What the task asks:
Exclude all pictures from your copy of the data below, which should otherwise match exactly.

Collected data
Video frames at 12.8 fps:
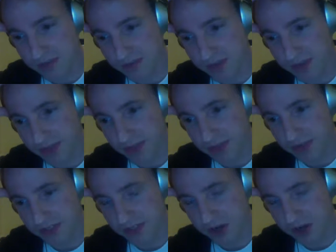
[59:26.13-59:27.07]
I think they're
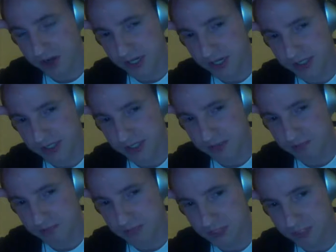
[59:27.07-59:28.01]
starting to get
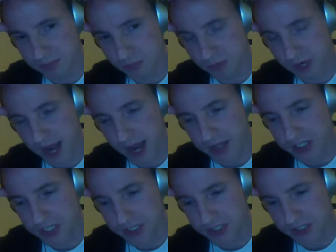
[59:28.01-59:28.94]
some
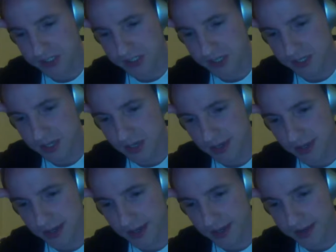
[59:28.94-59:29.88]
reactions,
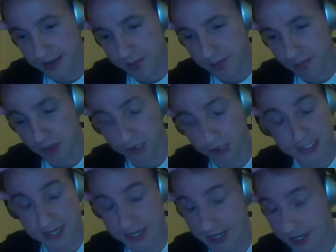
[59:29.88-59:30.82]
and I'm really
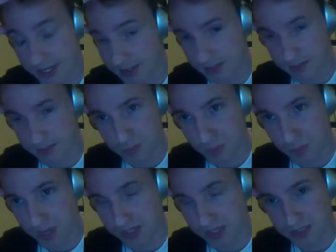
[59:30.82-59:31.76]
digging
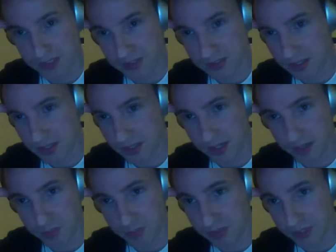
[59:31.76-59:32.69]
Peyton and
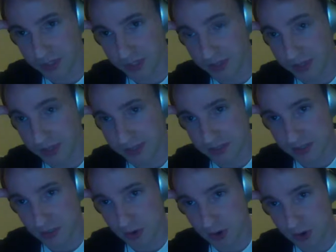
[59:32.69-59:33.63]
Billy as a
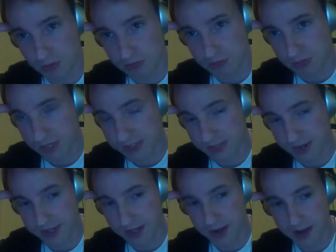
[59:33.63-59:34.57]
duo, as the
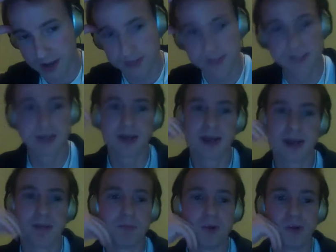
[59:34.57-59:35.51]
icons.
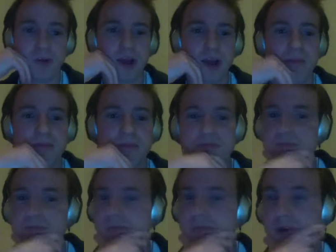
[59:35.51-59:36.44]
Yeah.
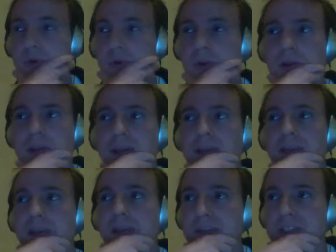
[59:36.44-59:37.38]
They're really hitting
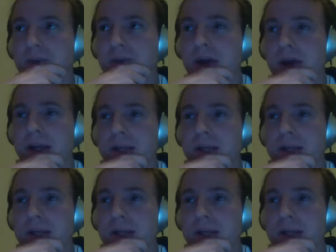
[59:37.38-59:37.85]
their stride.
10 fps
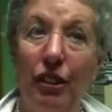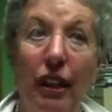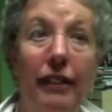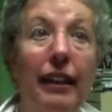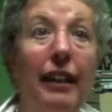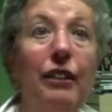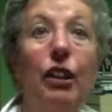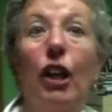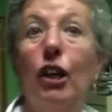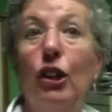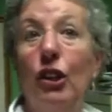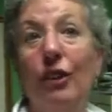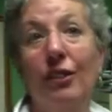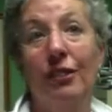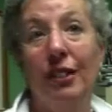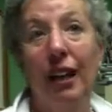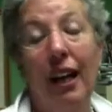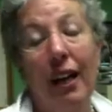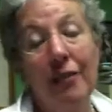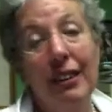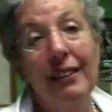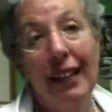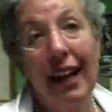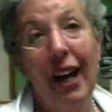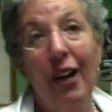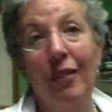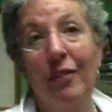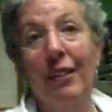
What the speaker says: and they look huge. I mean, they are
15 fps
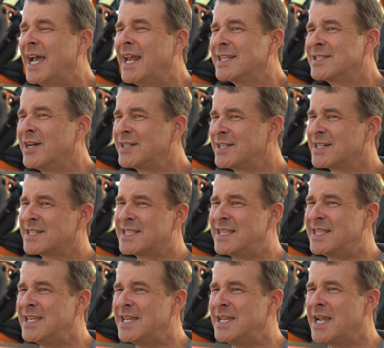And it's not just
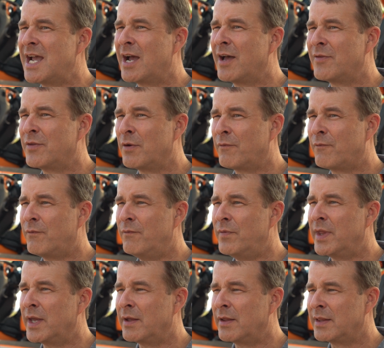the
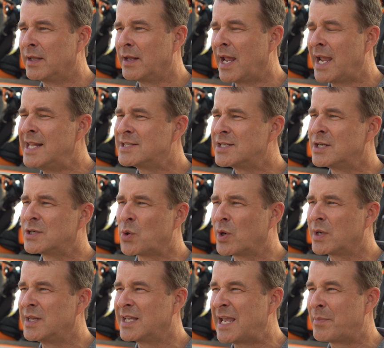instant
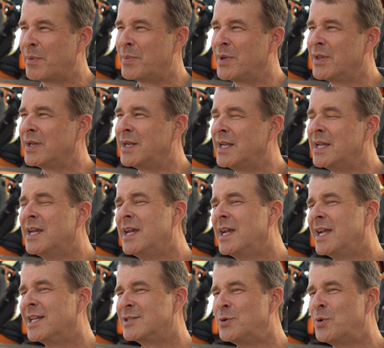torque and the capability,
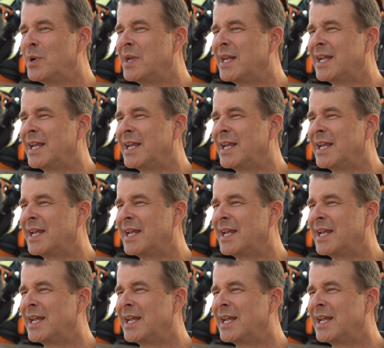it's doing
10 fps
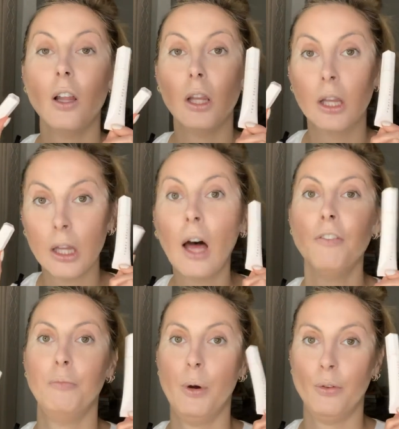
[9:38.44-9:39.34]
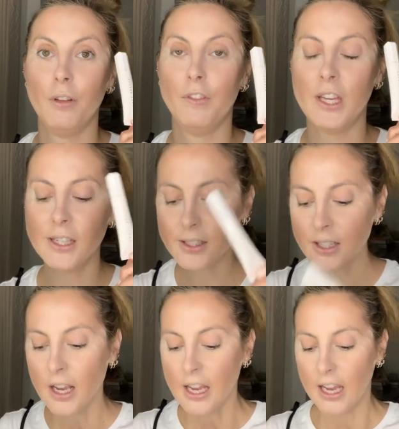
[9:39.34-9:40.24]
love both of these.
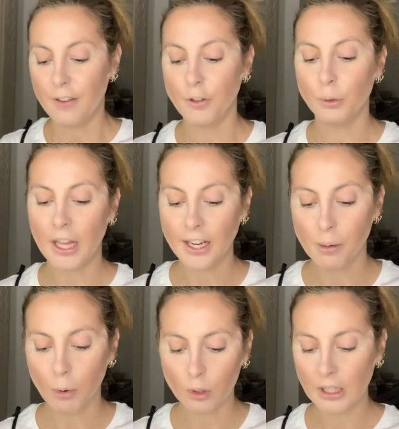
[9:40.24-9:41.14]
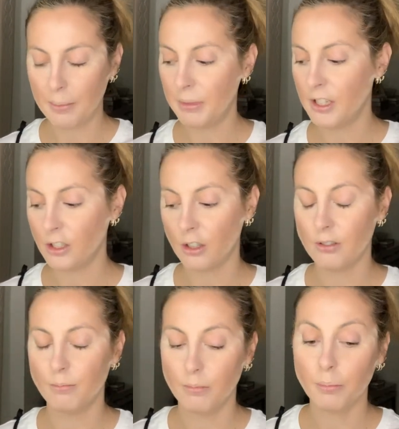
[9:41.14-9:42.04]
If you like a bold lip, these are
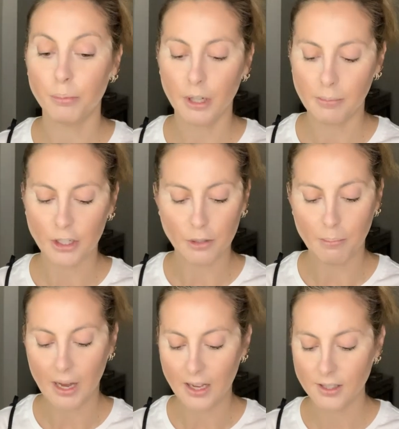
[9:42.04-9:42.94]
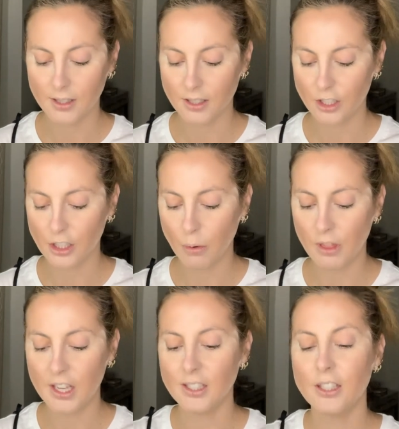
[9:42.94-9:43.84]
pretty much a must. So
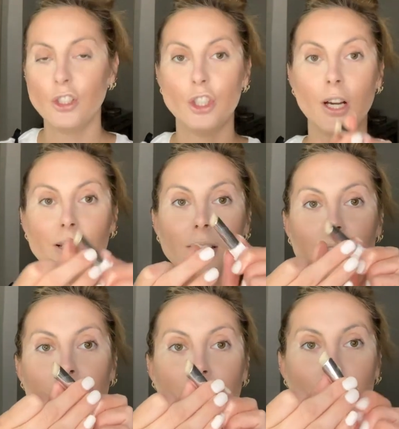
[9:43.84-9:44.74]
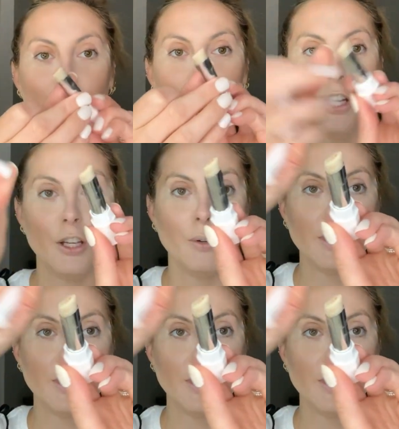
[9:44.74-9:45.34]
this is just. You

Solved problem:
Video frames at 12.8 fps:
[59:26.13-59:27.07]
I think they're
[59:27.07-59:28.01]
starting to get
[59:28.01-59:28.94]
some
[59:28.94-59:29.88]
reactions,
[59:29.88-59:30.82]
and I'm really
[59:30.82-59:31.76]
digging
[59:31.76-59:32.69]
Peyton and
[59:32.69-59:33.63]
Billy as a
[59:33.63-59:34.57]
duo, as the
[59:34.57-59:35.51]
icons.
[59:35.51-59:36.44]
Yeah.
[59:36.44-59:37.38]
They're really hitting
[59:37.38-59:37.85]
their stride.
10 fps
What the speaker says: and they look huge. I mean, they are
15 fps
And it's not just
the
instant
torque and the capability,
it's doing
10 fps
[9:38.44-9:39.34]
[9:39.34-9:40.24]
love both of these.
[9:40.24-9:41.14]
[9:41.14-9:42.04]
If you like a bold lip, these are
[9:42.04-9:42.94]
[9:42.94-9:43.84]
pretty much a must. So
[9:43.84-9:44.74]
[9:44.74-9:45.34]
this is just. You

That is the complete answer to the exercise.